Mi spiace, ma a questo punto non ho più niente da dire.
Barbara, tra noi è tutto finito. Tu credi che io non sappia, ma io so. Ti ho visto l'altro giorno che uscivi dal bar-ristorante L'Argentino. E so che tu non mangi e non bevi all'Argentino, perché tu mangi solo cucina macrobiotica. Lo so che te la fai con il gaucho che lava i piatti!
Barbara ride e dice: “Non ci ho capito niente.”
E l'altra settimana, quando ti ho beccata fuori dal ristorante cinese, che cosa stavi facendo? La collezione della cucina etnica? Lo so che il cameriere di Shanghai l'hai conosciuto al corso di meditazione trascendentale cambogiana.
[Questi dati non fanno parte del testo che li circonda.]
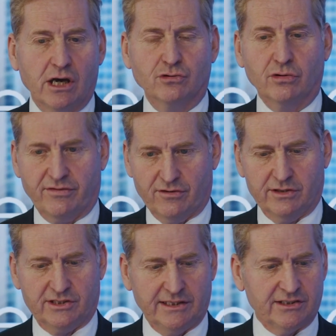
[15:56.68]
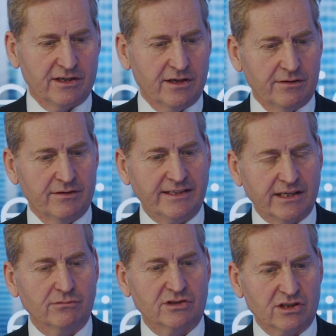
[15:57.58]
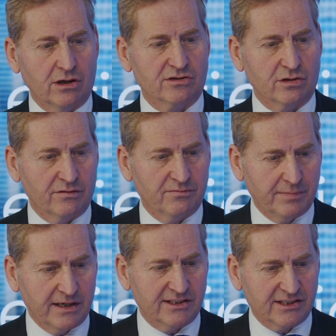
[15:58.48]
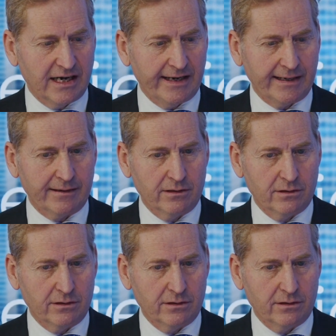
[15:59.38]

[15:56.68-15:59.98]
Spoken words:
local authorities, they don't start off by saying,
Il panorama da lassù era splendido, quando nel viaggio di nozze mi conducesti sul Karakorum. Ho sopportato tutto per te: il viaggio in Asia, gli acchiappasogni navajo, l'incenso che fumiga in casa. Ho sopportato anche l'arredamento in vimini di Canton e i soprammobili della Terra del Fuoco. Non mi sono incazzato nemmeno quando hai portato a casa il Budda a grandezza naturale.
Il trapezista faceva il suo numero al Circo di Mosca.
Poi, quando l'ho beccato che faceva il suo numero nella nostra roulotte, ho perso il filo delle parole. E sono passato al filo del rasoio.
Barbara, dove cazzo sei, che stasera ti ho preparato il sushi?